Privacy and search is a hot topic. After considerable pressure from the EU commission, Google reduced the period it stores personal information in its logs from 18 to 9 months last September.

Metasearch engine Ixquick used to store IP addresses for a mere 48 hours. Now they don’t store IP addresses at all.

Yauba is an brand new yet fully fledged semantic search engine with their own index and a claim to offer truly anonymous search with three levels of privacy. It has an uncluttered user interface which is easy to use yet holds a number of advanced search options.

We have asked Yauba founder A. Ahmed Hossain about search privacy and about other aspects of this new combatant on the search engine arena.

Pandia: How does Yauba ensure search privacy?

Hossain: We are the only search engine that offers 3 levels of privacy protection for our users:

  • We use no cookies
  • We do not store any of our users’ search (or any other personally identifiable) information
  • We provide our users the ability to visit third party sites with the same level of privacy protection

Pandia: Most major search engines use personal info to fine tune results. Won’t your search engine suffer from the lack of this?

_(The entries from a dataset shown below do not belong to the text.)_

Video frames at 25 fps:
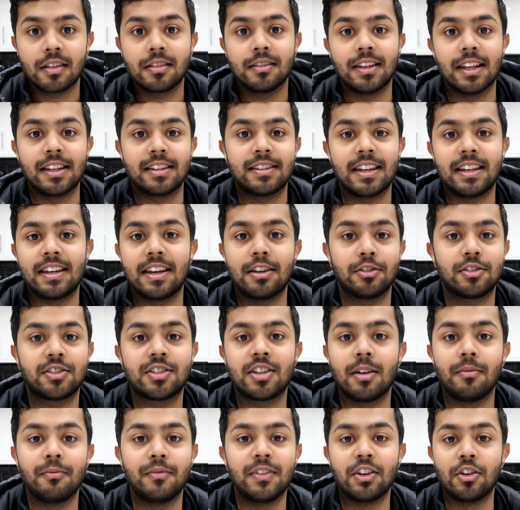Let's say there was
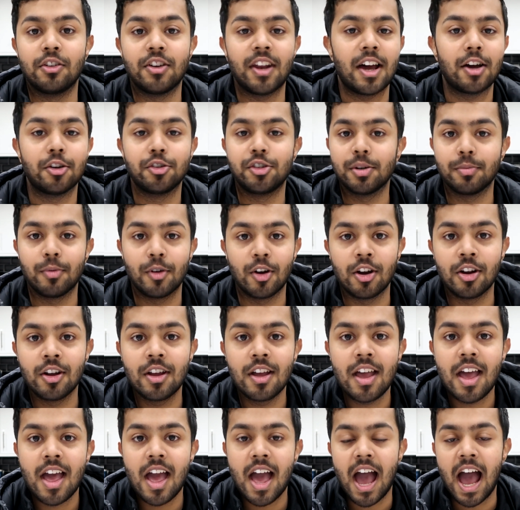something on algebra
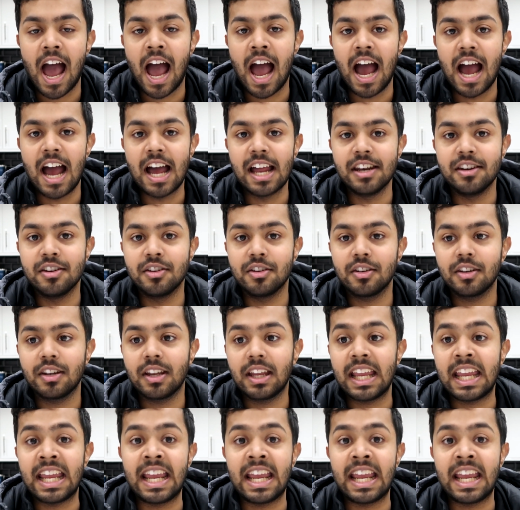and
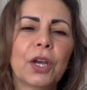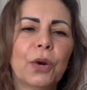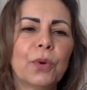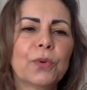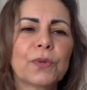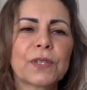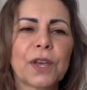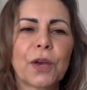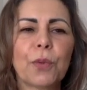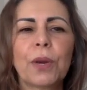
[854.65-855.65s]

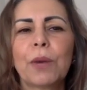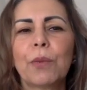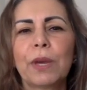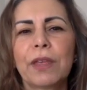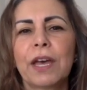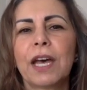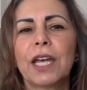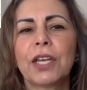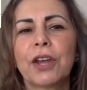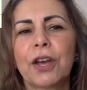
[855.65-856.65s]
also with her,
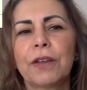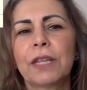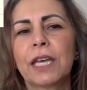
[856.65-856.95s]
you know,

Hossain: We believe that this supposed trade-off between privacy and user experience is one of the greatest fallacies concerning online privacy. We do not think that is a question of either/or, but rather both.

Our auto-refinement, auto-navigation, auto-categorisation and distributed semantic technologies allow users to find the exact the information they need, without recording or storing any personal details.

Pandia: Do you plan to brand Yauba as an alternative to the Big Three or to licence the technology to others?

Hossain: Our primary goal is to offer Internet users a viable, world class alternative to the major search engines. Currently, there is no real alternative for Internet users who want to search the Web but do not want cookies placed on their computer, or who want to visit third party web results in privacy as well.

We plan to brand Yauba as both a standalone Internet search engine as well as a software and technology firm for solution providers. We also license various components of our search, navigation, categorisation and refinement technologies.

Pandia: What are the characteristics of your semantic approach and what makes it different from other semantic search engines?

Hossain: We use our semantic technologies primarily to allow personalisation of search results without privacy invasive personalisation technologies such as cookies.

In essence, our approach to semantic search is very similar to the way a real librarian would help a user with a query.

For example, if a student were to ask a real librarian about information on “Java”, the librarian wouldn’t suddenly give the student tons of information about Java the programming language. Instead the librarian would use innate intelligence and semantic understanding of the different concepts of “Java” to clarify together with the student which sense of the term the student was referring to — the programming language, the coffee or the island. This way, the librarian would be able to offer personalised service to the student even without knowing anything about the student.